▸ Given data

▼▼▼

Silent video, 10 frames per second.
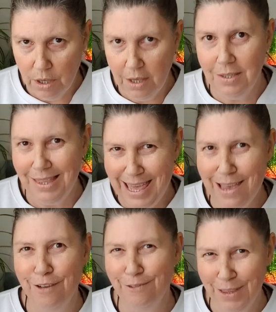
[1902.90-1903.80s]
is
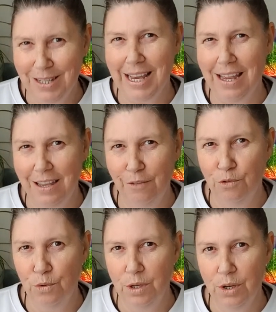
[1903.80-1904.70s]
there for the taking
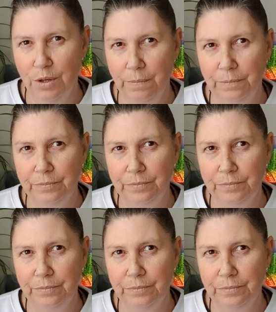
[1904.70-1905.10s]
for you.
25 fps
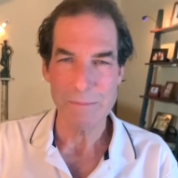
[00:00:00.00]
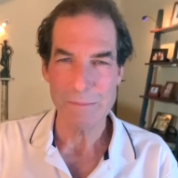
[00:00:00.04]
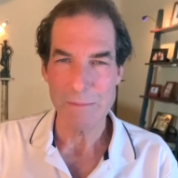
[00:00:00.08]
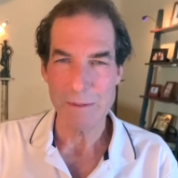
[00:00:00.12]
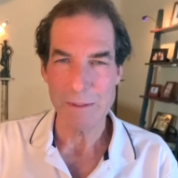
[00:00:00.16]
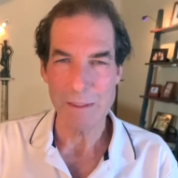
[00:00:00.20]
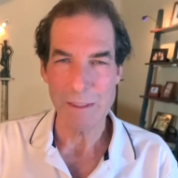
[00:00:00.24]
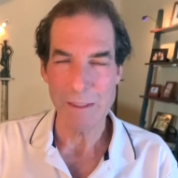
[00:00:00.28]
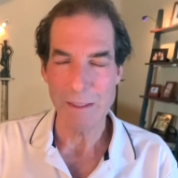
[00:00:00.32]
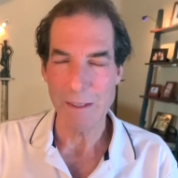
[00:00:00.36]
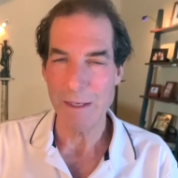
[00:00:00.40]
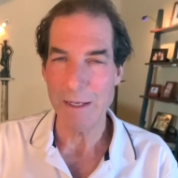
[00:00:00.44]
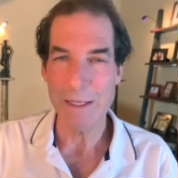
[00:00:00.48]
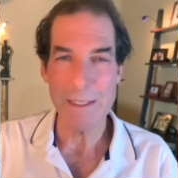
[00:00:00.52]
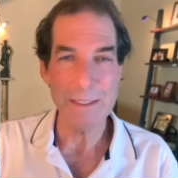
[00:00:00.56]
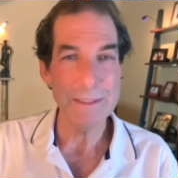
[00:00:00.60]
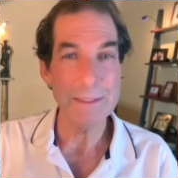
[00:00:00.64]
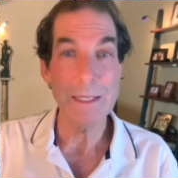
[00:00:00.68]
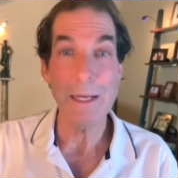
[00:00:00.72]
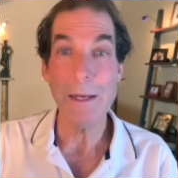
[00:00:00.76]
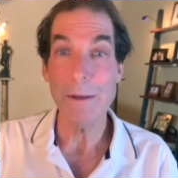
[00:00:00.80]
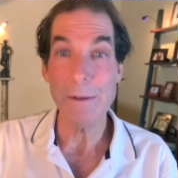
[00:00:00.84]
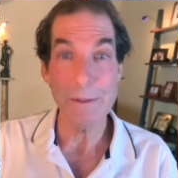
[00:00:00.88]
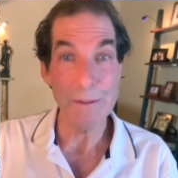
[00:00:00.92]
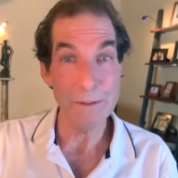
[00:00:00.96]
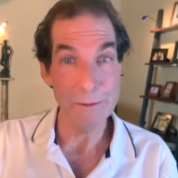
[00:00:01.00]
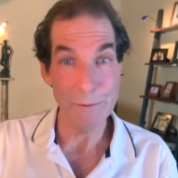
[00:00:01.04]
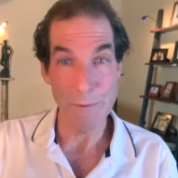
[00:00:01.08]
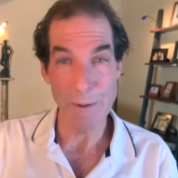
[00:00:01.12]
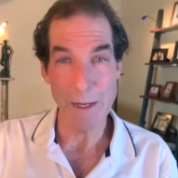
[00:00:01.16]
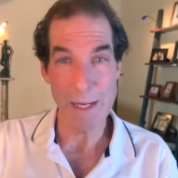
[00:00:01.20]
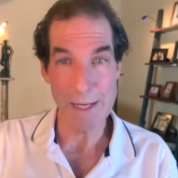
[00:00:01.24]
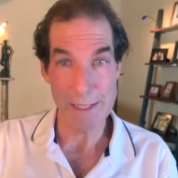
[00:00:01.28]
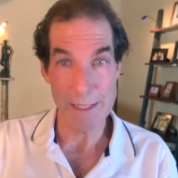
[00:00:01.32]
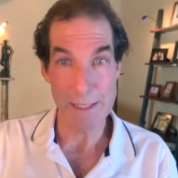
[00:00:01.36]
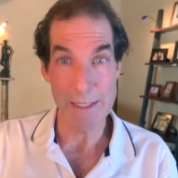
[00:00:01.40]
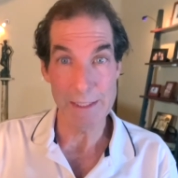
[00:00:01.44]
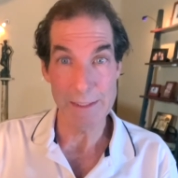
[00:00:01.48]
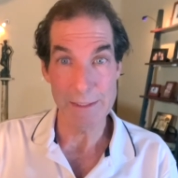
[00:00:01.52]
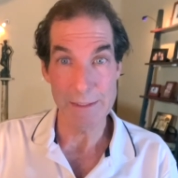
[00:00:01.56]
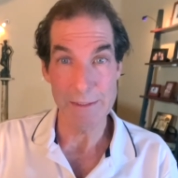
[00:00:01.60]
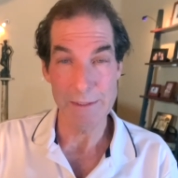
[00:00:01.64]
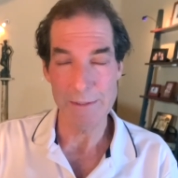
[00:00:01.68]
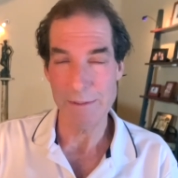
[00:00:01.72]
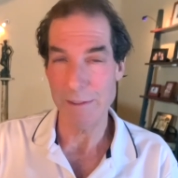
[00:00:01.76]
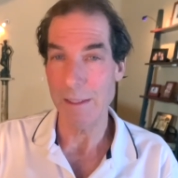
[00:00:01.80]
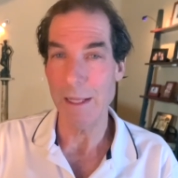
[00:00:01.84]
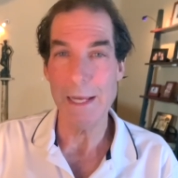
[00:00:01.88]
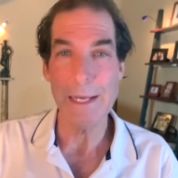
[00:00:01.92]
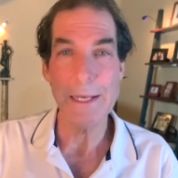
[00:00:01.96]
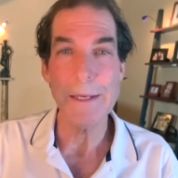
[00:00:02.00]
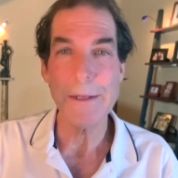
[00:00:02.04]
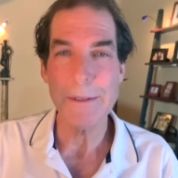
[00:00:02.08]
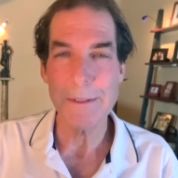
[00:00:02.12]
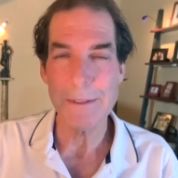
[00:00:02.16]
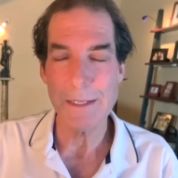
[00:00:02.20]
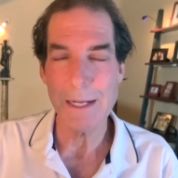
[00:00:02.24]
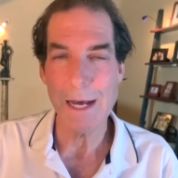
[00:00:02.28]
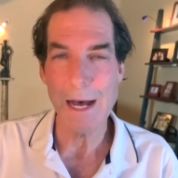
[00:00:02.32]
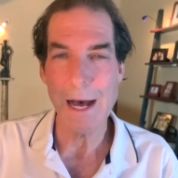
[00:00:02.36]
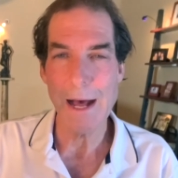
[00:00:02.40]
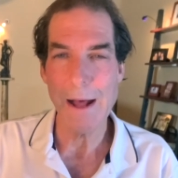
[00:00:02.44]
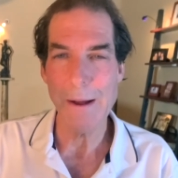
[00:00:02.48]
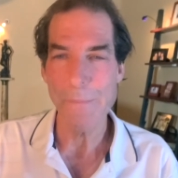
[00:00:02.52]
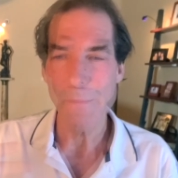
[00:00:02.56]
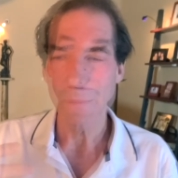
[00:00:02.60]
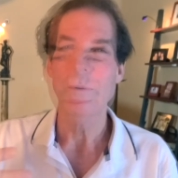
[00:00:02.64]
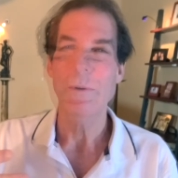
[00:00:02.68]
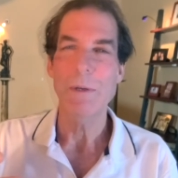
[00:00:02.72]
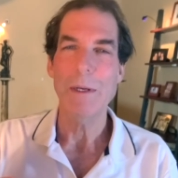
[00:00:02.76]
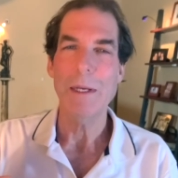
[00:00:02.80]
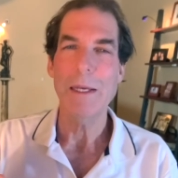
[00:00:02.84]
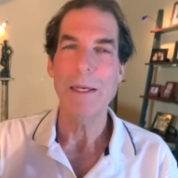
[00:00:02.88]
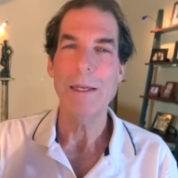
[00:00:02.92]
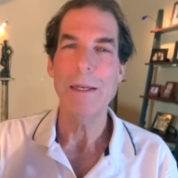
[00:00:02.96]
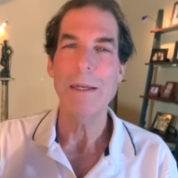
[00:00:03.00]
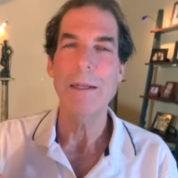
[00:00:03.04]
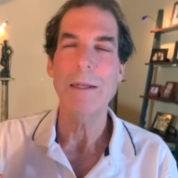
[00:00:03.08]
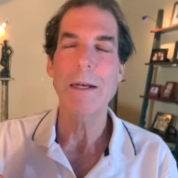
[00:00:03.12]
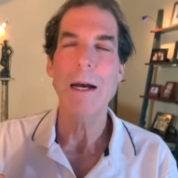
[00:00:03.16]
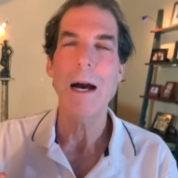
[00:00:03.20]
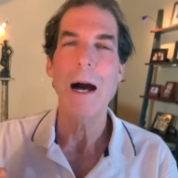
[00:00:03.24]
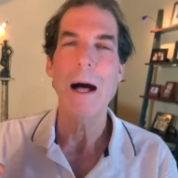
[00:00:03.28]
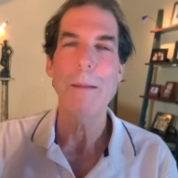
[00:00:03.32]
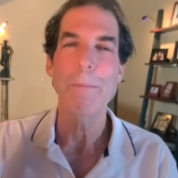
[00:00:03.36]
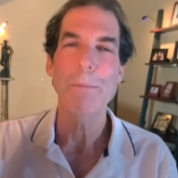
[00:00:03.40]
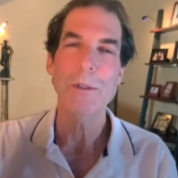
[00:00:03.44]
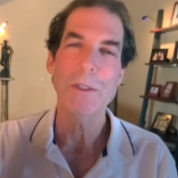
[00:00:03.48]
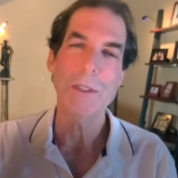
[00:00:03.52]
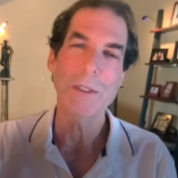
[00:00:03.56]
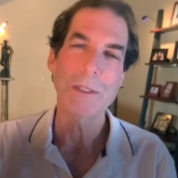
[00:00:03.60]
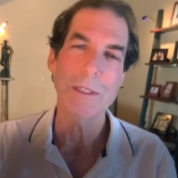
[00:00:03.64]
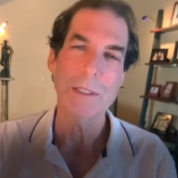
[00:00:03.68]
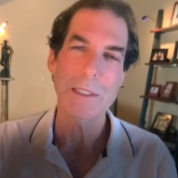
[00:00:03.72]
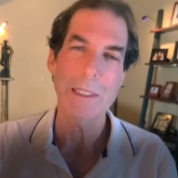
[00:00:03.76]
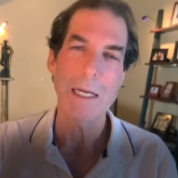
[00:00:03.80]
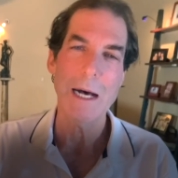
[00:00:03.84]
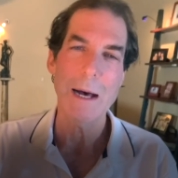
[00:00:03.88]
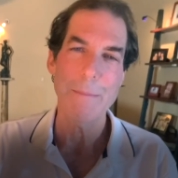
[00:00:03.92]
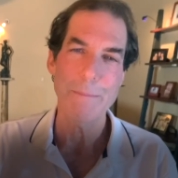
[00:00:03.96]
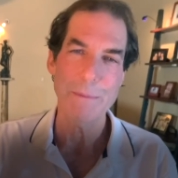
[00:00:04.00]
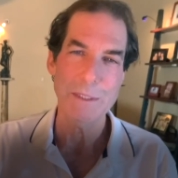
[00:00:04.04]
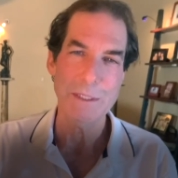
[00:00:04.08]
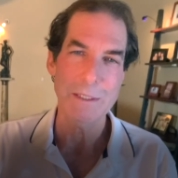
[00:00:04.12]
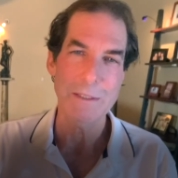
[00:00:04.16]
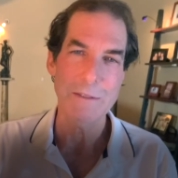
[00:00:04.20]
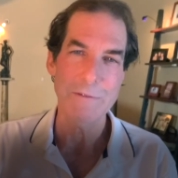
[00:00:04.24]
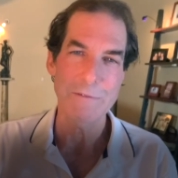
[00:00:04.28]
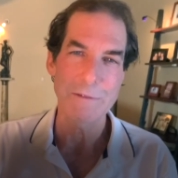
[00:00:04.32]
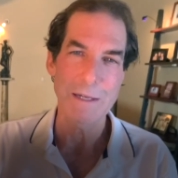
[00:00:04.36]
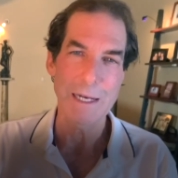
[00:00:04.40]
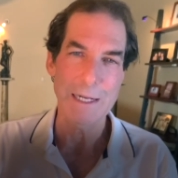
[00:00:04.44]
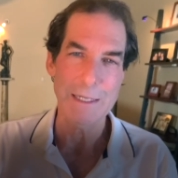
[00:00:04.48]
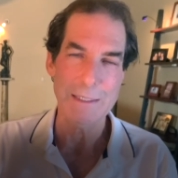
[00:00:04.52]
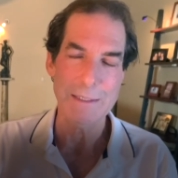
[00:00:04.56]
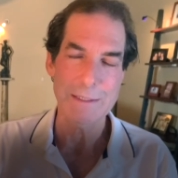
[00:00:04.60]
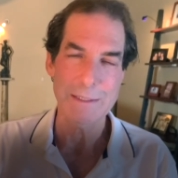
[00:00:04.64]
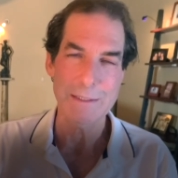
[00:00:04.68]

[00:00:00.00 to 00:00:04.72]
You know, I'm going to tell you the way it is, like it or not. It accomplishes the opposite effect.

▲▲▲

▸ The task
Could you restate all of the data above word for word and skip every picture?

▸ Completed task
Silent video, 10 frames per second.
[1902.90-1903.80s]
is
[1903.80-1904.70s]
there for the taking
[1904.70-1905.10s]
for you.
25 fps
[00:00:00.00]
[00:00:00.04]
[00:00:00.08]
[00:00:00.12]
[00:00:00.16]
[00:00:00.20]
[00:00:00.24]
[00:00:00.28]
[00:00:00.32]
[00:00:00.36]
[00:00:00.40]
[00:00:00.44]
[00:00:00.48]
[00:00:00.52]
[00:00:00.56]
[00:00:00.60]
[00:00:00.64]
[00:00:00.68]
[00:00:00.72]
[00:00:00.76]
[00:00:00.80]
[00:00:00.84]
[00:00:00.88]
[00:00:00.92]
[00:00:00.96]
[00:00:01.00]
[00:00:01.04]
[00:00:01.08]
[00:00:01.12]
[00:00:01.16]
[00:00:01.20]
[00:00:01.24]
[00:00:01.28]
[00:00:01.32]
[00:00:01.36]
[00:00:01.40]
[00:00:01.44]
[00:00:01.48]
[00:00:01.52]
[00:00:01.56]
[00:00:01.60]
[00:00:01.64]
[00:00:01.68]
[00:00:01.72]
[00:00:01.76]
[00:00:01.80]
[00:00:01.84]
[00:00:01.88]
[00:00:01.92]
[00:00:01.96]
[00:00:02.00]
[00:00:02.04]
[00:00:02.08]
[00:00:02.12]
[00:00:02.16]
[00:00:02.20]
[00:00:02.24]
[00:00:02.28]
[00:00:02.32]
[00:00:02.36]
[00:00:02.40]
[00:00:02.44]
[00:00:02.48]
[00:00:02.52]
[00:00:02.56]
[00:00:02.60]
[00:00:02.64]
[00:00:02.68]
[00:00:02.72]
[00:00:02.76]
[00:00:02.80]
[00:00:02.84]
[00:00:02.88]
[00:00:02.92]
[00:00:02.96]
[00:00:03.00]
[00:00:03.04]
[00:00:03.08]
[00:00:03.12]
[00:00:03.16]
[00:00:03.20]
[00:00:03.24]
[00:00:03.28]
[00:00:03.32]
[00:00:03.36]
[00:00:03.40]
[00:00:03.44]
[00:00:03.48]
[00:00:03.52]
[00:00:03.56]
[00:00:03.60]
[00:00:03.64]
[00:00:03.68]
[00:00:03.72]
[00:00:03.76]
[00:00:03.80]
[00:00:03.84]
[00:00:03.88]
[00:00:03.92]
[00:00:03.96]
[00:00:04.00]
[00:00:04.04]
[00:00:04.08]
[00:00:04.12]
[00:00:04.16]
[00:00:04.20]
[00:00:04.24]
[00:00:04.28]
[00:00:04.32]
[00:00:04.36]
[00:00:04.40]
[00:00:04.44]
[00:00:04.48]
[00:00:04.52]
[00:00:04.56]
[00:00:04.60]
[00:00:04.64]
[00:00:04.68]

[00:00:00.00 to 00:00:04.72]
You know, I'm going to tell you the way it is, like it or not. It accomplishes the opposite effect.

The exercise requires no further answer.